In this public forum, comments from a disgruntled client or neighborhood association can backfire. “If you have a dirty house, don't open the door,” Brunel says. “Make sure you've cultivated a customer base that's connected to you at an emotional and a rational level.” It's also a system that behooves you to be honest. If you're participating in an online discussion with homeowners doing remodeling projects, make sure you're speaking from an architect's perspective, but not directly trying to sell your services. “Engage them as an adviser and participant in the discussion,” Brunel says. “It's not like direct marketing where you expect a 3 percent return; it takes place on a deeper, and often more powerful, level.”
A company Facebook page can boost business, but there must be a compelling reason to friend it, he continues.
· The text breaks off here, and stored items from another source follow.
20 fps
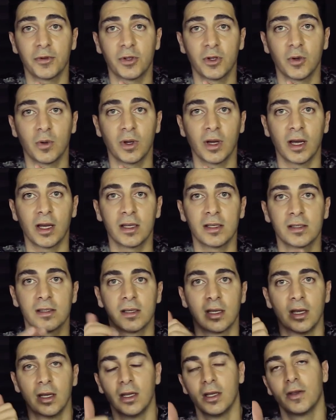to you
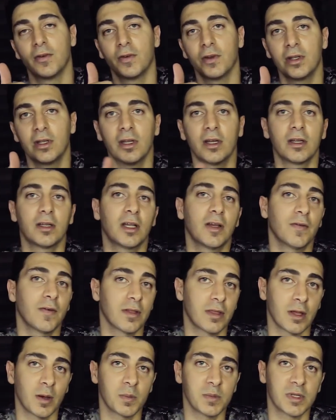guys. If it did, give
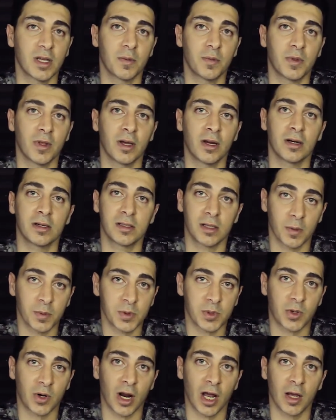a thumbs up there,
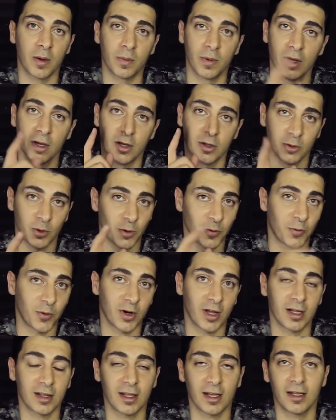subscribe. Don't
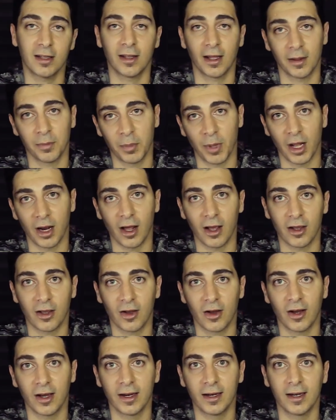forget to hit that bell
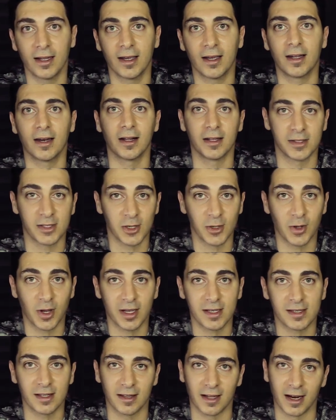icon, and I'll see you
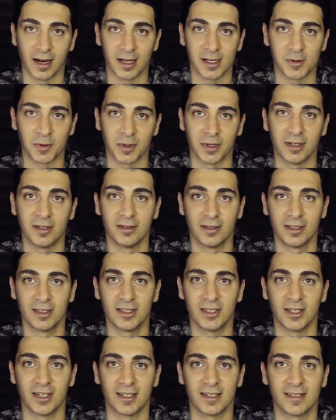guys in the next one.
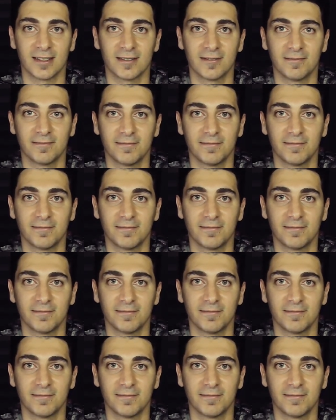Cheers.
One idea: Develop video or photo essays of a project you're working on and let your client show the link to friends. Likewise, a blog must have meaningful content. And you have to accept feedback. “Some companies that didn't want to give up control have censored negative posts,” Brunel says. “It takes 24 hours to 48 hours for [an online] community to figure it out.”
Online social media's other potential advantage is its possibilities for inviting community input in planning multifamily projects. “Taking advantage of Web 2.0 means that consumers are creating content, instead of just being consumers of content,” Brunel explains. “It's collaborative in nature, and in many ways the rules are still being redefined.”